From: Harmonizing across datasets to improve the transferability of drug combination prediction

a The cross-validation strategy. We carry out the cross-validation in two steps: intra-study, which is five-fold cross-validation carried out within a single dataset, where the training and test sets are split by drug combination and cell lines, and inter-study, which is carried out between different datasets. The models used in the 1 vs. 1 inter-study cross-validations are the models generated from the inter-study training step. For the 3 vs. 1 inter-study cross-validation, three of the four datasets are combined and used as the training set to generate five models by five-fold cross-validation and then tested on the remaining dataset. b The overlapped information (drug, cell line, and treatment-cell line combination) between the four datasets used in this study. c The schematic of model construction in this study.
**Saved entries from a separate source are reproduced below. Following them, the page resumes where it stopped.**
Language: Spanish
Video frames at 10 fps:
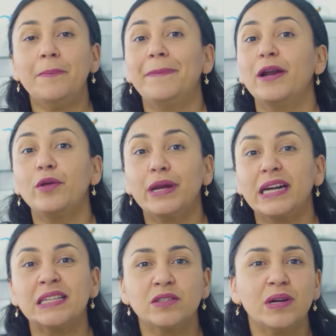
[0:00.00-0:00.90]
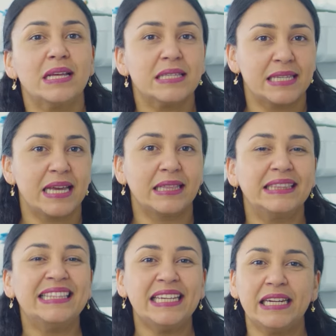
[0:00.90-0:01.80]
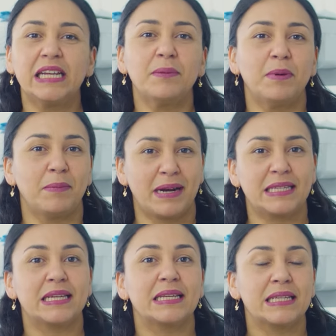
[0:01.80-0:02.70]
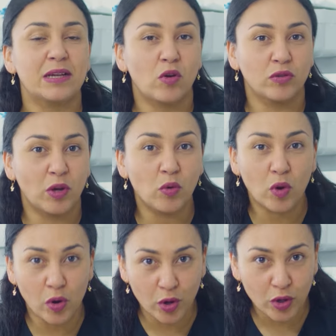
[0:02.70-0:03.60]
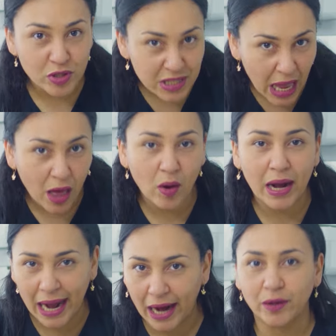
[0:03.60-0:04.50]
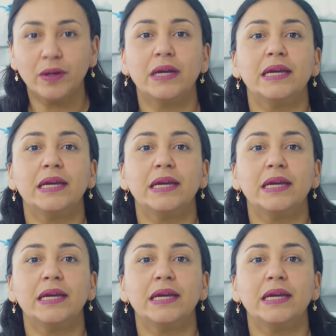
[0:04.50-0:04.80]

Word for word: Pero de resto la encía tiene que permanecer de un color rosado claro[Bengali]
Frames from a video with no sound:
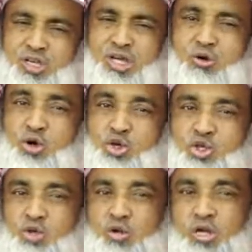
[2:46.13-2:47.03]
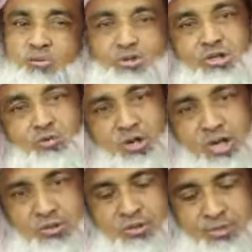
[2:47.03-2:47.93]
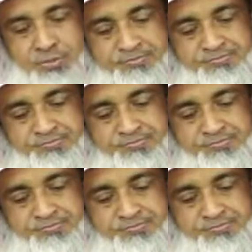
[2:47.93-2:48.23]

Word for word: কি রহস্য এর মধ্যে লুকাইতেছিলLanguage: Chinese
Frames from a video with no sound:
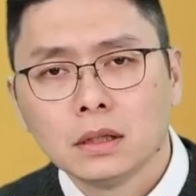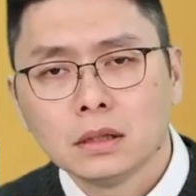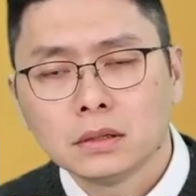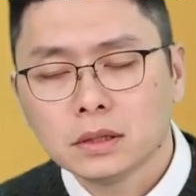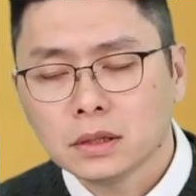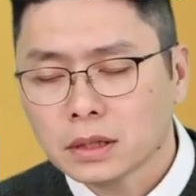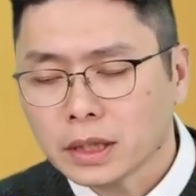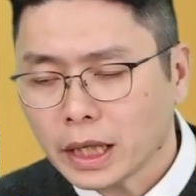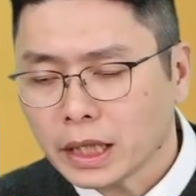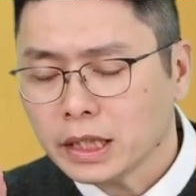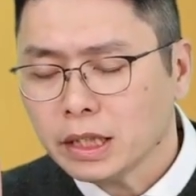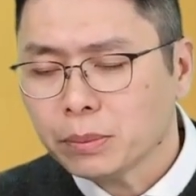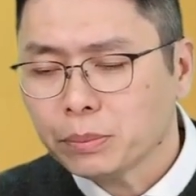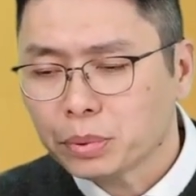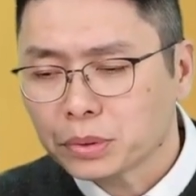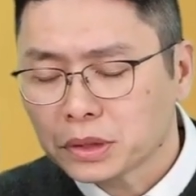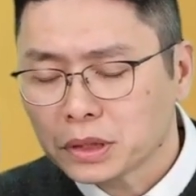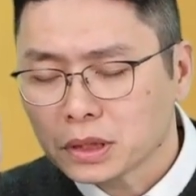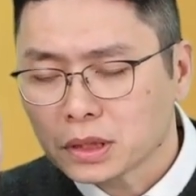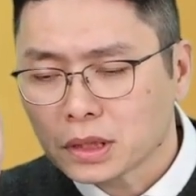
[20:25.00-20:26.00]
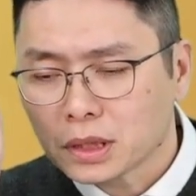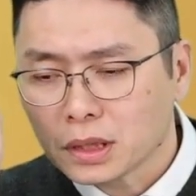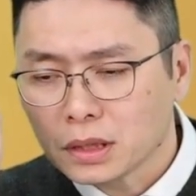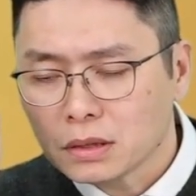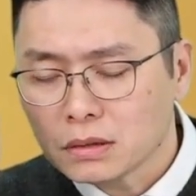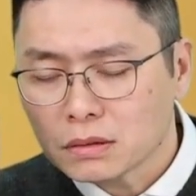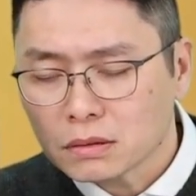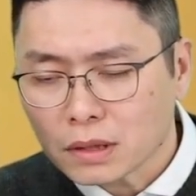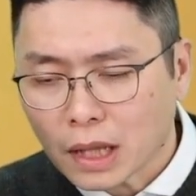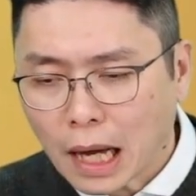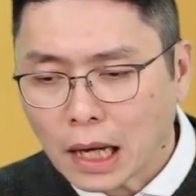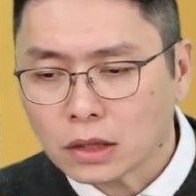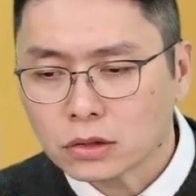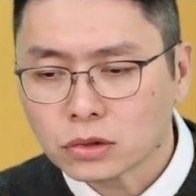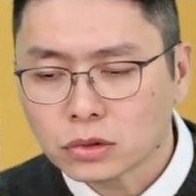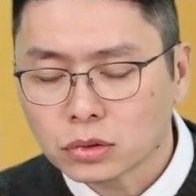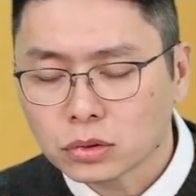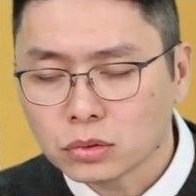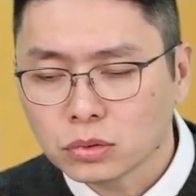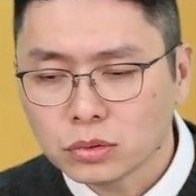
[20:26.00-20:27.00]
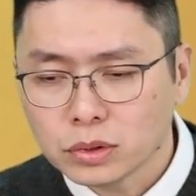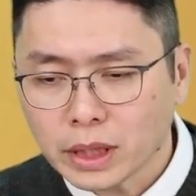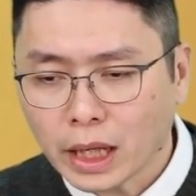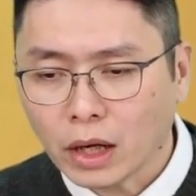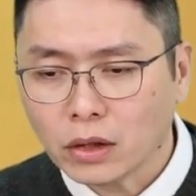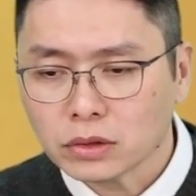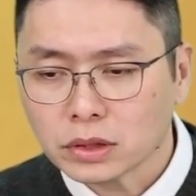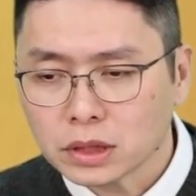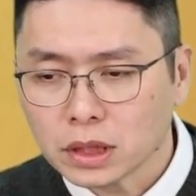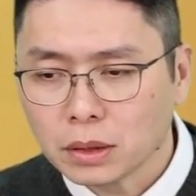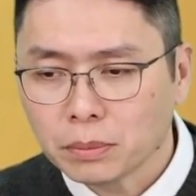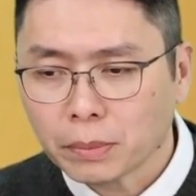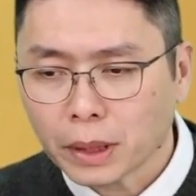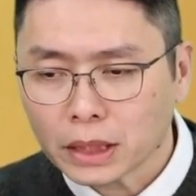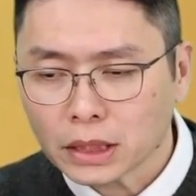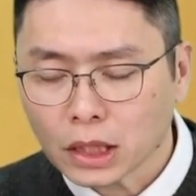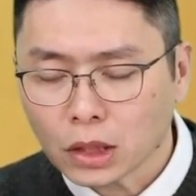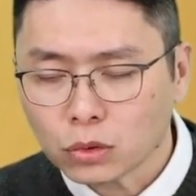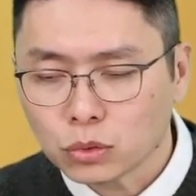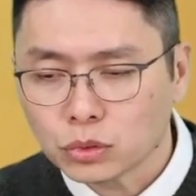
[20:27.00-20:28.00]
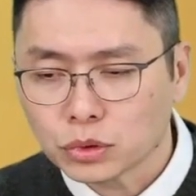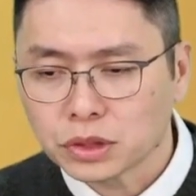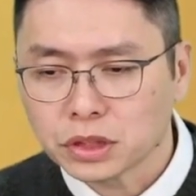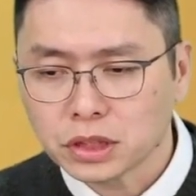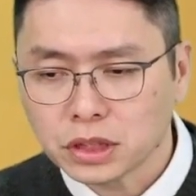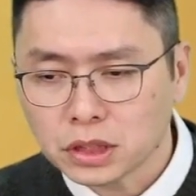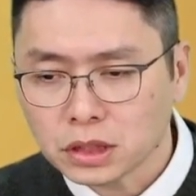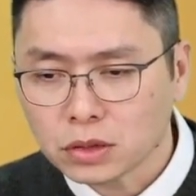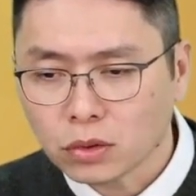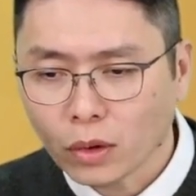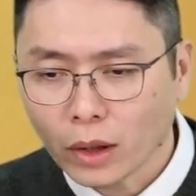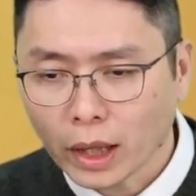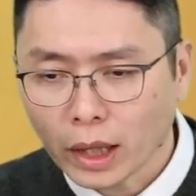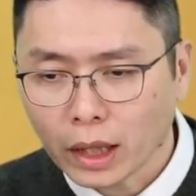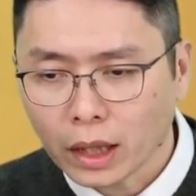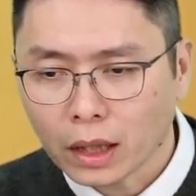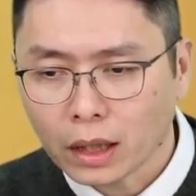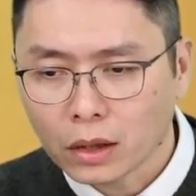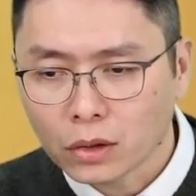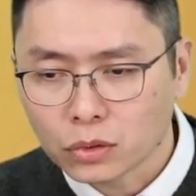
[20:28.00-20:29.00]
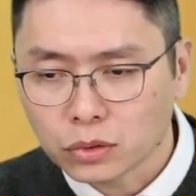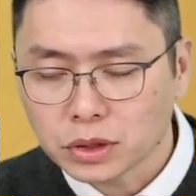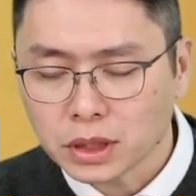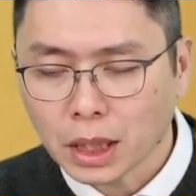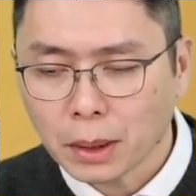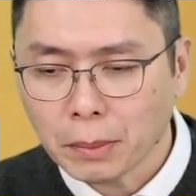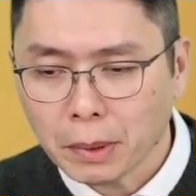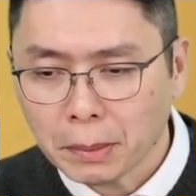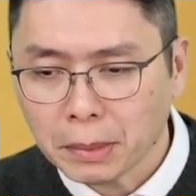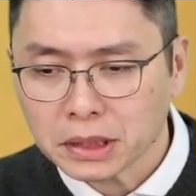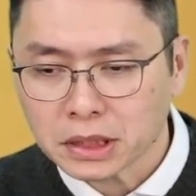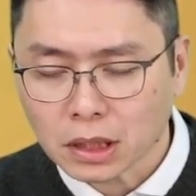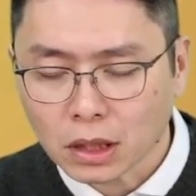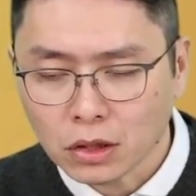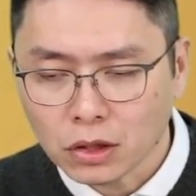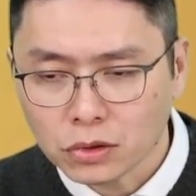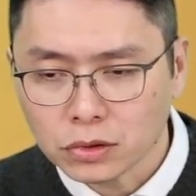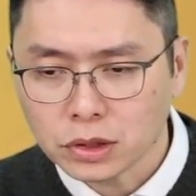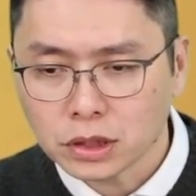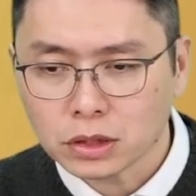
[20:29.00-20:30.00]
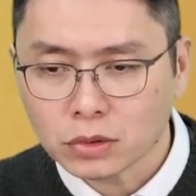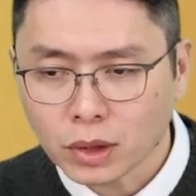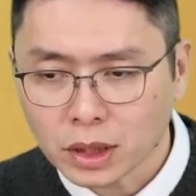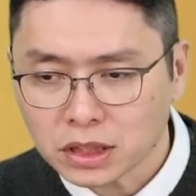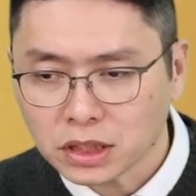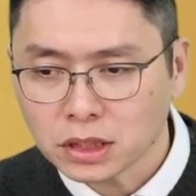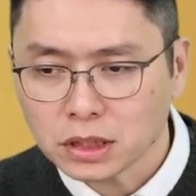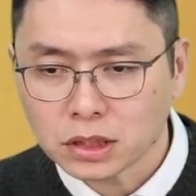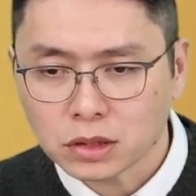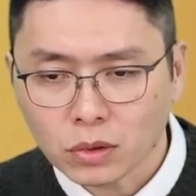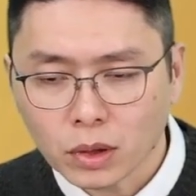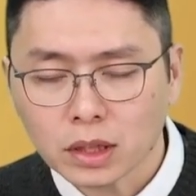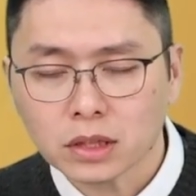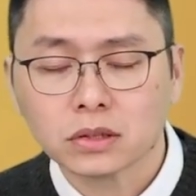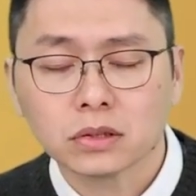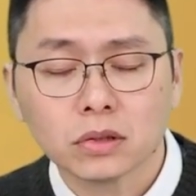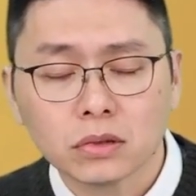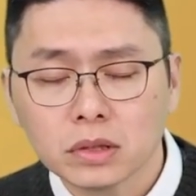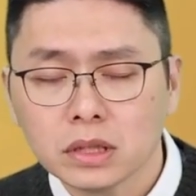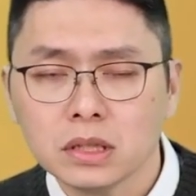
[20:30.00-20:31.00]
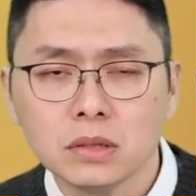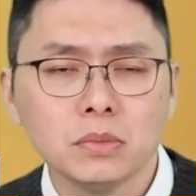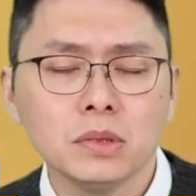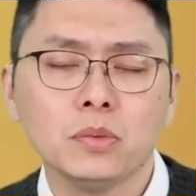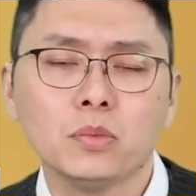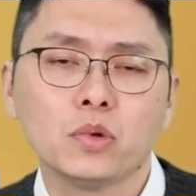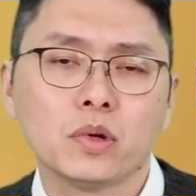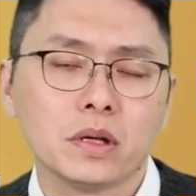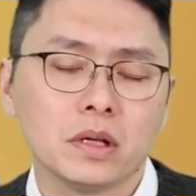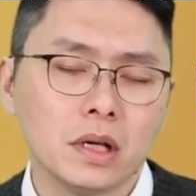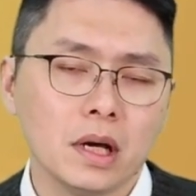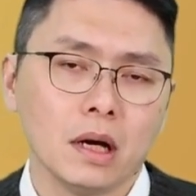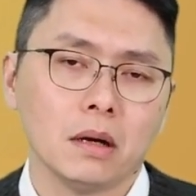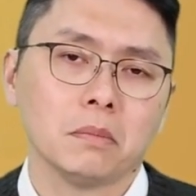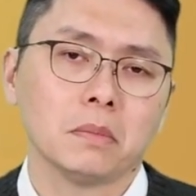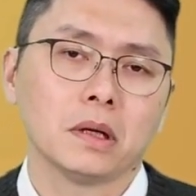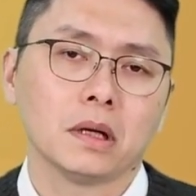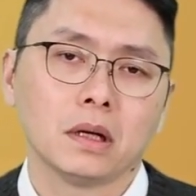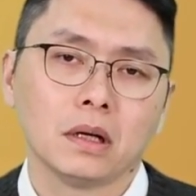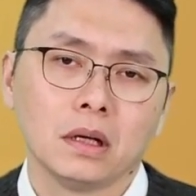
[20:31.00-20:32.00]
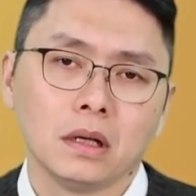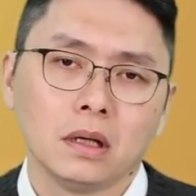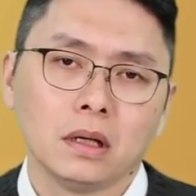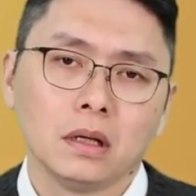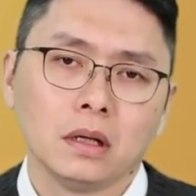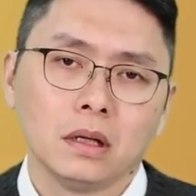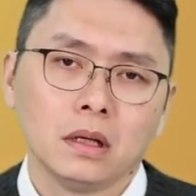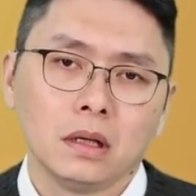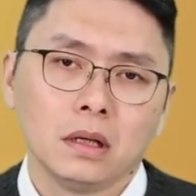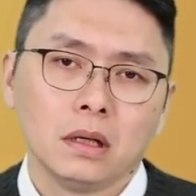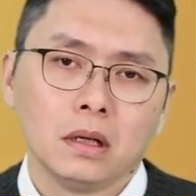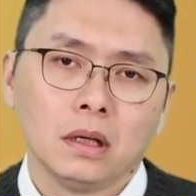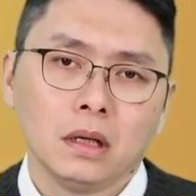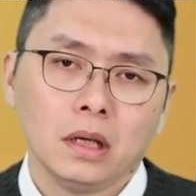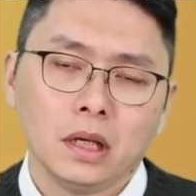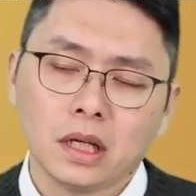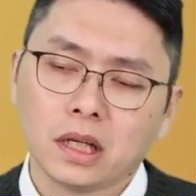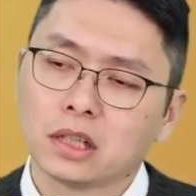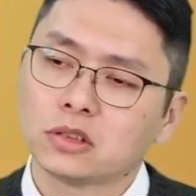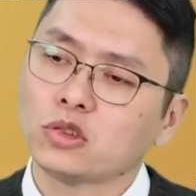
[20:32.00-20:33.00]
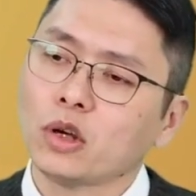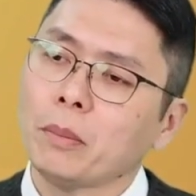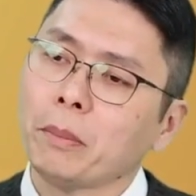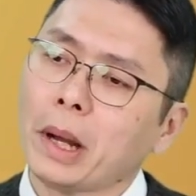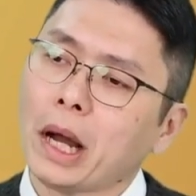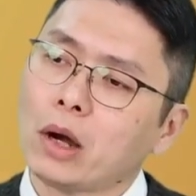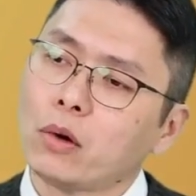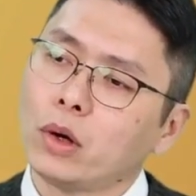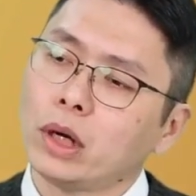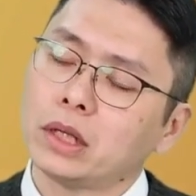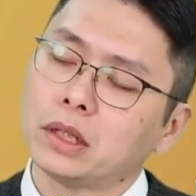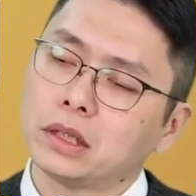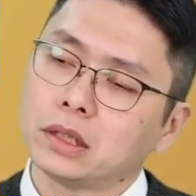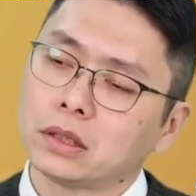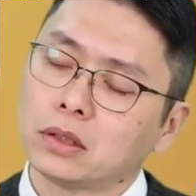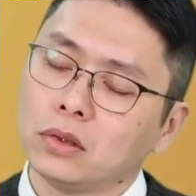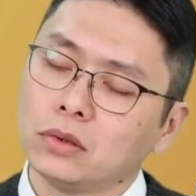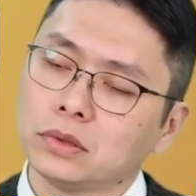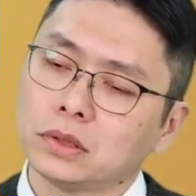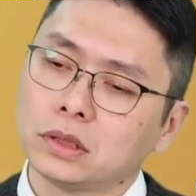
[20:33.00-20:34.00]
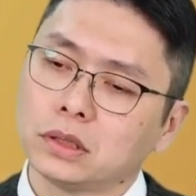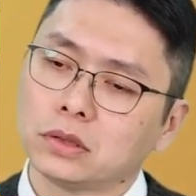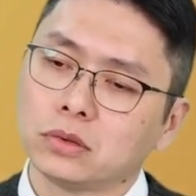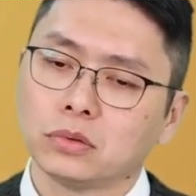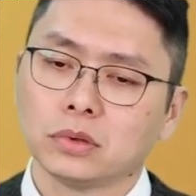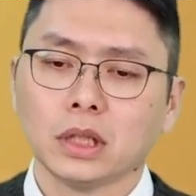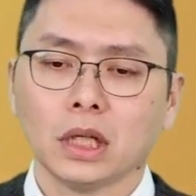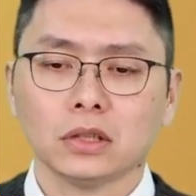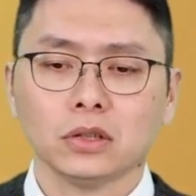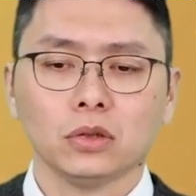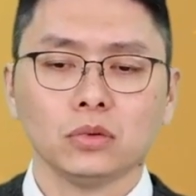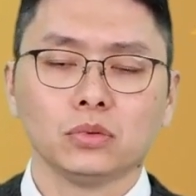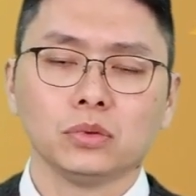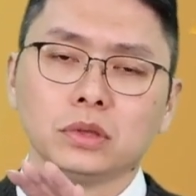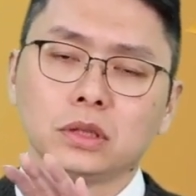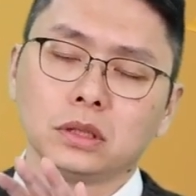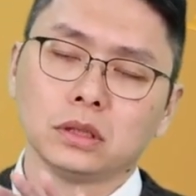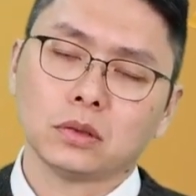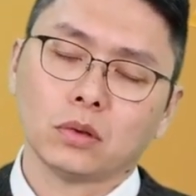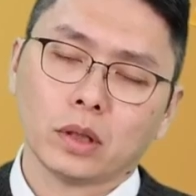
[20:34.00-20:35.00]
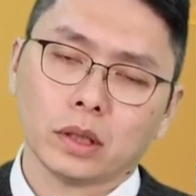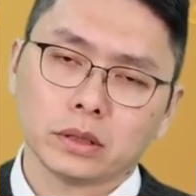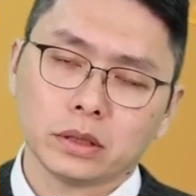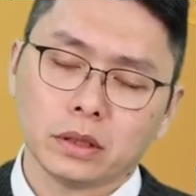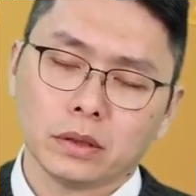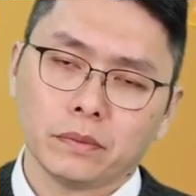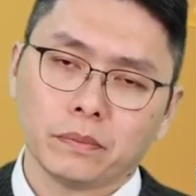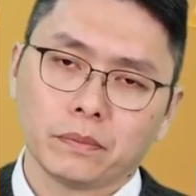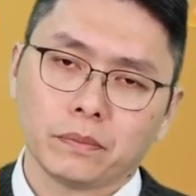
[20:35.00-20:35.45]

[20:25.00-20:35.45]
这概念不是跟当初药盛买在五十几块，股价慢慢涨到六十几块、七十几块的时候一一模一样，一个赚八块的公司，股价只有五十几块钱，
We use four different data sources to generate the machine learning model used in this study. For drug-related features, we used chemical structure, monotherapy efficacy score, and their corresponding dose–response relationship. For the treated cancer cell lines, we used the transcription levels of 293 cancer-related genes. The constructed features are input into a lightGBM learner to generate models predicting the six different response metrics of the combination treatment: CSS, which is the sensitivity score representing the efficacy of the combination, and five synergy scores (S, Bliss, HSA, Loewe, and ZIP) representing the degree of interaction between the two drugs.